Training gpt-3.5 to autocomplete for a niche domain and a specific writing style

Hi,

I’m looking to setup a “autocomplete” writing assistant that can complete my sentences/paragraphs. Kind of like Github Copilot but for my writing. Would appreciate any help or pointers of how to go about this.

Most of my writing is for a particular domain and has to conform to a particular writing style.

For finetuning, do I just create chunks of incomplete text as the instruction and the completion as the response? I’d also like to do infilling. Was wondering if breaking the prompt into a prefix and suffix section with some kind of tags and then using the infill as the response would be the way to go?

How many instruction-completion pairs would I need for it work. Do I need to create multiple chunk-response pairs per document so the model gets what I’m trying to do, or will it be able to infer what I want it to do if I just make one chunk per document, provided I randomise how I chunk the documents (as in the chunking point is not always x words from the beginning etc?

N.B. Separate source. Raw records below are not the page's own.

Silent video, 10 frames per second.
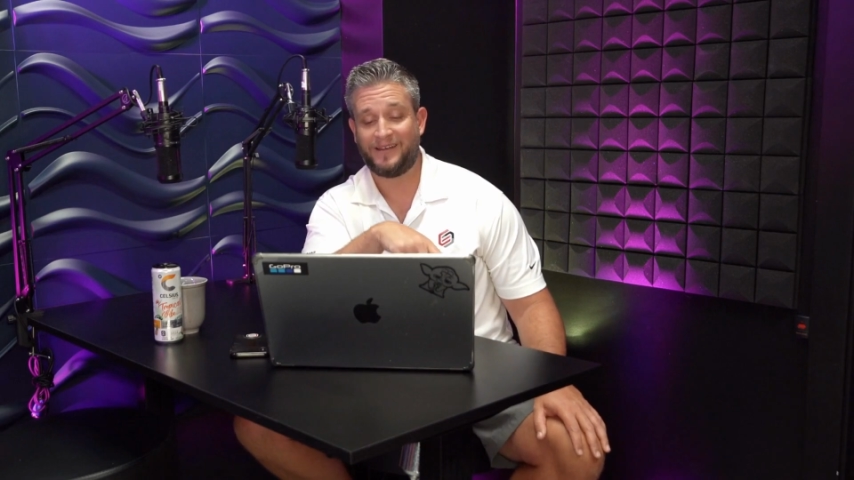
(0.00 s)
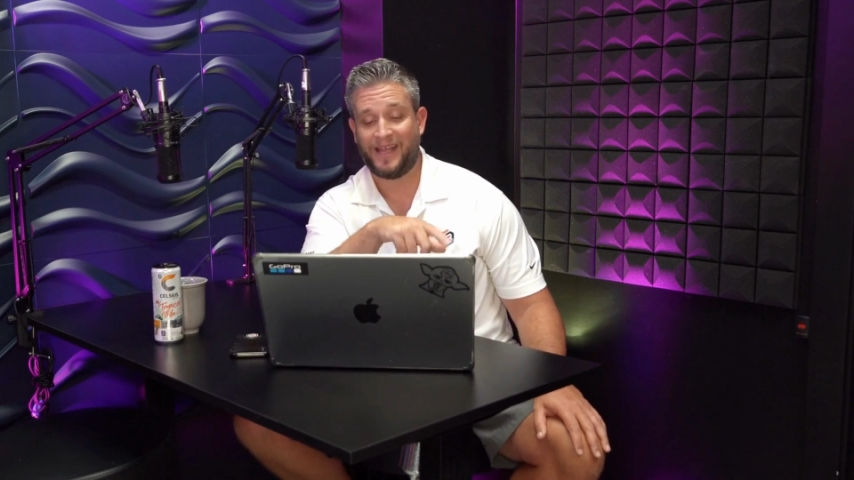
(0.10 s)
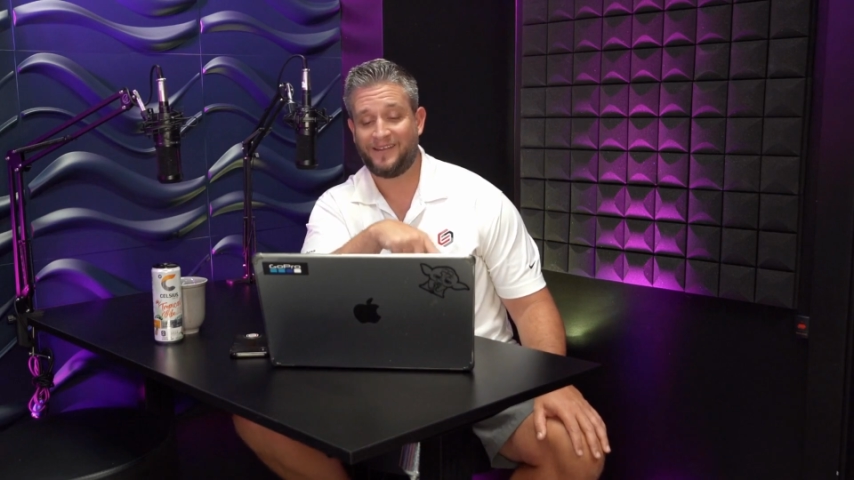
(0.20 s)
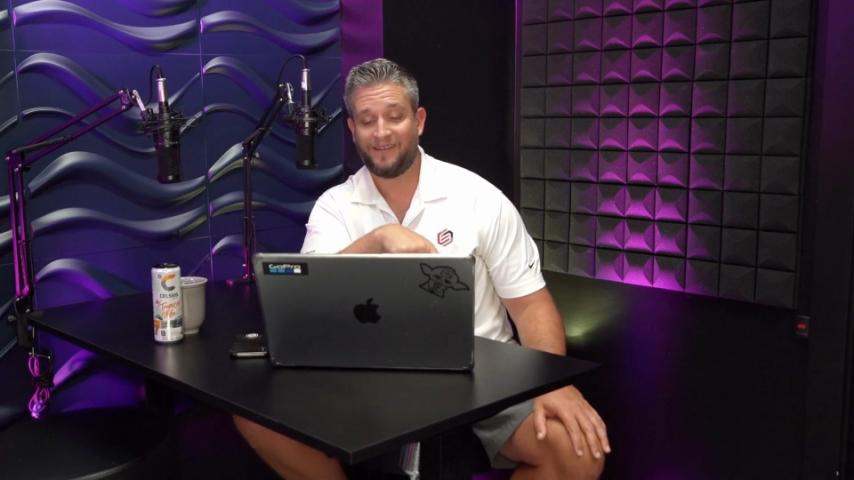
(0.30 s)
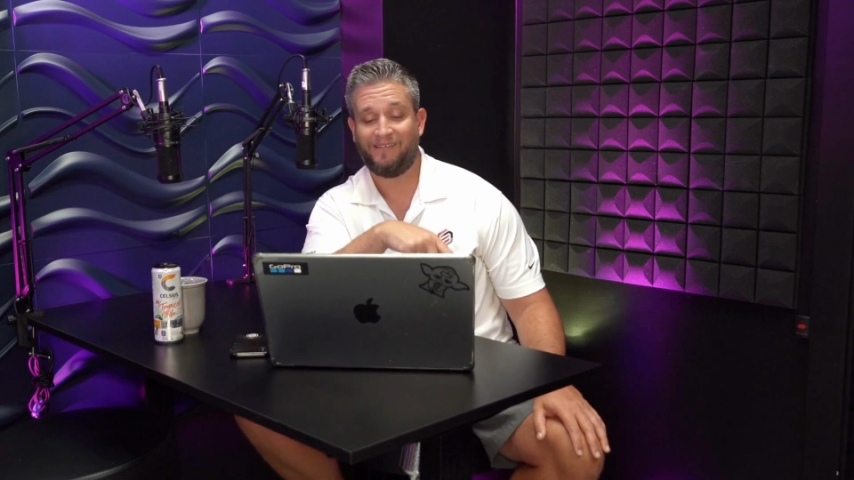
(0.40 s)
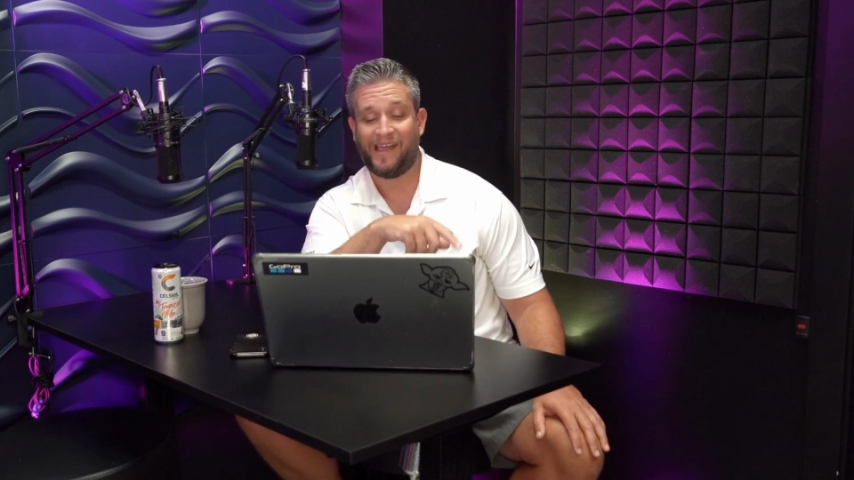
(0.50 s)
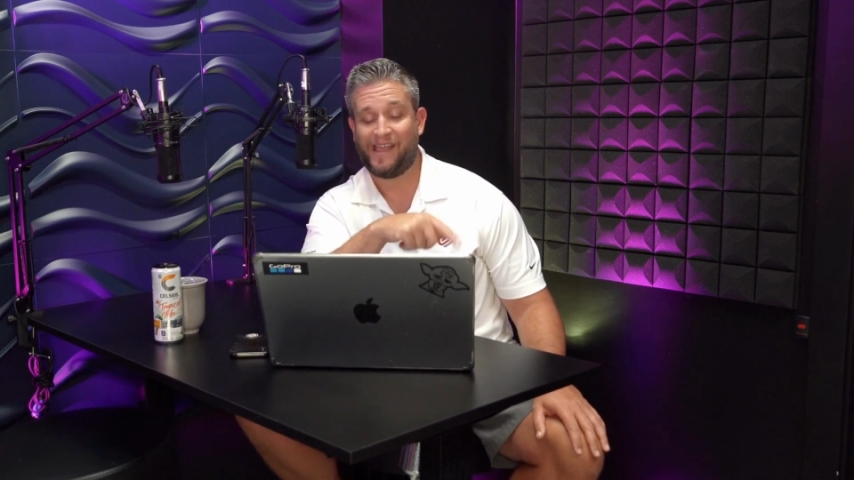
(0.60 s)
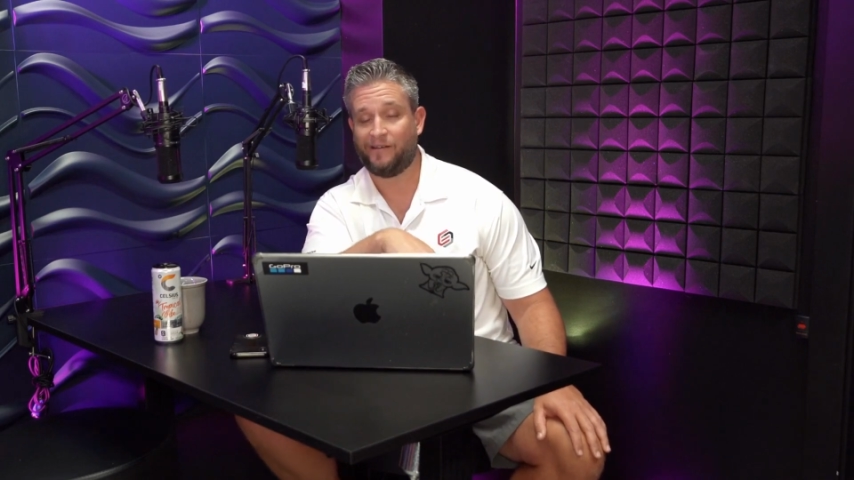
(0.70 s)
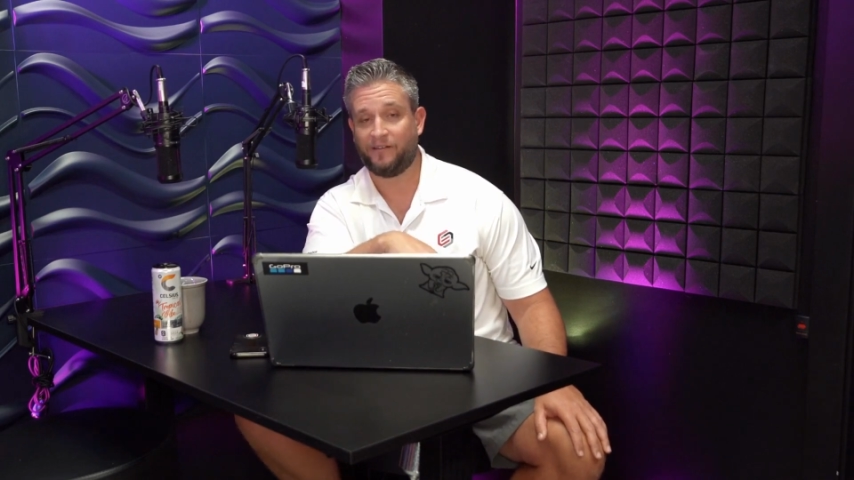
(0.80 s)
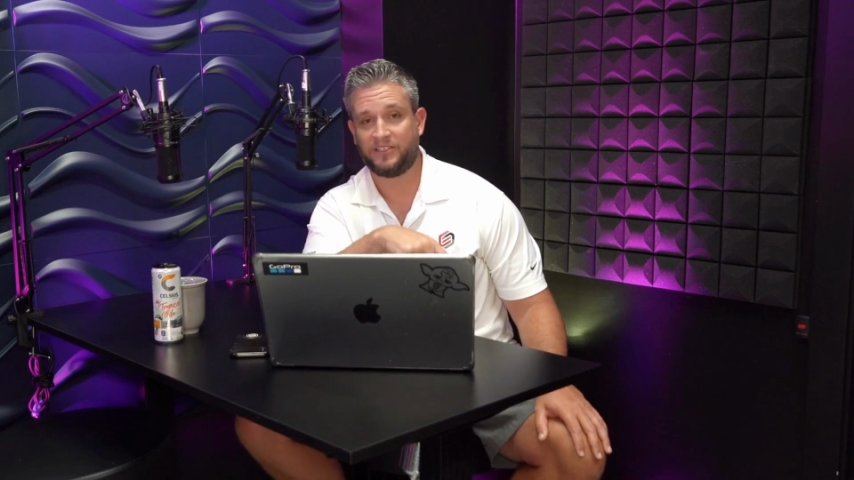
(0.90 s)
Danielle
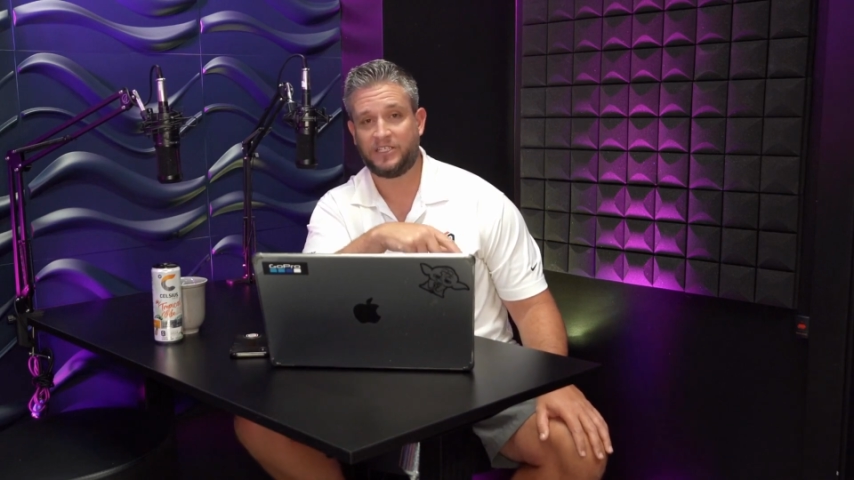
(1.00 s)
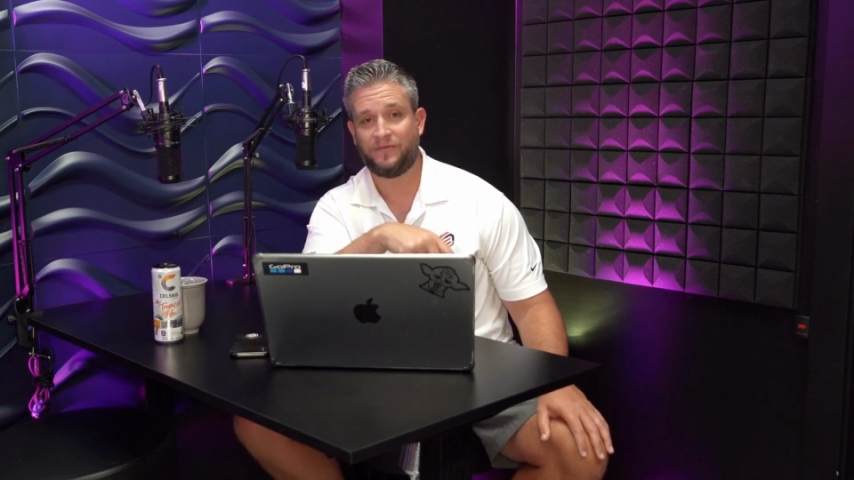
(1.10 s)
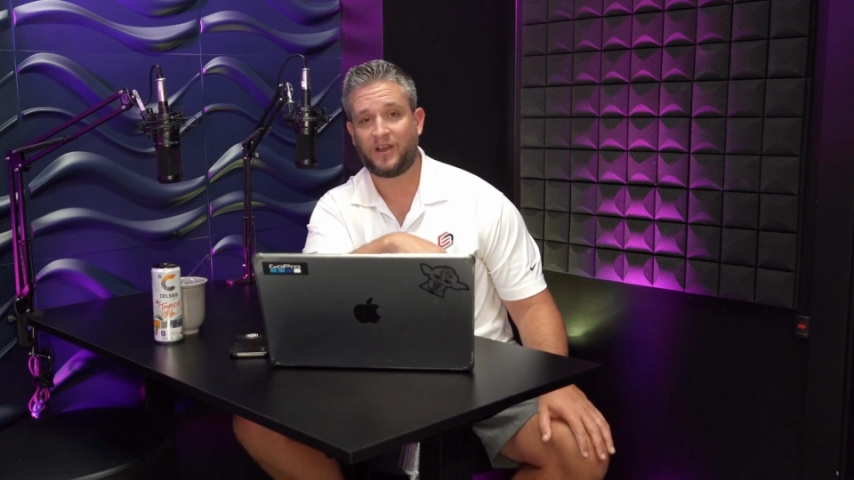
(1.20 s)
Hale, the chief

Will the model be able to pick up sufficient knowledge of the domain to actually autocomplete accurately, or would it be better to train it with RAG baked into the training samples i.e. RAG context is part of the “autocomplete this” instruction? There are quite a few “definitions” and “concepts” that keep repeating in my dataset - maybe a few hundred, but like I said, they repeat with more or less standard wording through most of the documents.

I’d rather not have to do RAG in my training set as it would increase the training cost and also make dataset creation quite a bit more complicated for me.

Thanks for any help.

Hi @bharat21 - welcome to the Forum. Quite a few questions you got here. I’ll get started with my perspectives on some of them.

I don’t think you have much of a choice but to go with a hybrid model where you rely on RAG to inject your domain specific concepts and definitions and then the fine-tuned model for the “autocompletion” in your desired writing style. This means, you’d have to bake in retrieval results into your fine-tuning data set.

In terms of training samples, I’d start with perhaps 40-50 data pairs and then see where that takes you and whether to expand it further. You could start with a higher number but personally I always first validate my training approach with a smaller data set to avoid going down a rabbit hole. If it’s just one particular writing style, the fine-tuned model should pick it up fairly quickly. However, if there is a lot of diversity in terms of the initial incomplete sentence/paragraph and the resulting output, then you likely need to opt for a larger data set with a sufficiently balanced representation of different examples. There is no exact science to the size of training sets and often a bit of trial and error is necessary.

For the data set, I would in principle go ahead as you suggest and use the incomplete text as the user message plus the retrieval results to accommodate for the additional concepts/definitions and then the completion (which I interpret as the appended final set of sentences / paragraphs) as the assistant message. I’d suggest adding a system message to provide the model with some additional instructions on what you are trying to achieve including the persona that you’d like the model to adopt (e.g. an expert in XYZ) and how the concepts/definitions are expected to be incorporated into the response (note that if you do include a system message in the training set, you then also need to use that message when you call the fine-tuned model).

This would be my initial take on it. Perhaps others have additional thoughts.

Hi @jr.2509
Thanks for the response. Couple of questions.
Any suggestions on how I could control generation length?
If I just did one “split” per document, the model might learn to generate the remaining portion in its entirety. But I’d like a little flexibility in terms having it just generate one sentence or a paragraph maybe.
Or would be easier to use something like a full stop as a stopping token?

Hi again - as for the generation length, there’s a couple of factors that would influence it including:

1. max tokens: that’s particularly useful if you want to constrain the output to a certain length. On the flipside, if you set it to a higher value, this can help to yield longer outputs, provided the prompt is articulated in the right way.

2. temperature: not sure if applicable to your specific use case but as a higher temperature yields more diverse and creative outputs, this is often associated with longer output length (again somewhat dependent on the prompt).

3. Prompt wording: You should use the prompt itself to articulate the characteristics of the output including the length. While models don’t respond very accurately to exact word count, you can indicate the number of paragraphs or sentences you are looking for; in case of more detailed outputs, you can instruct the model structure the output in sections/sub-sections etc.

4. Fine-tuning training set: Your training set should be reflective of the desired output length.

It’s a bit tough to provide too specific recommendations in abstract without knowing more about your use case and taking a look at more specific examples.

In general though, a model is unlikely to write a full document for you in one API call based on a few sentences of input. For such an undertaking, you would typically follow an iterative approach whereby you first define the sections of a document and then have the model through a series of API calls flesh out the content of each section.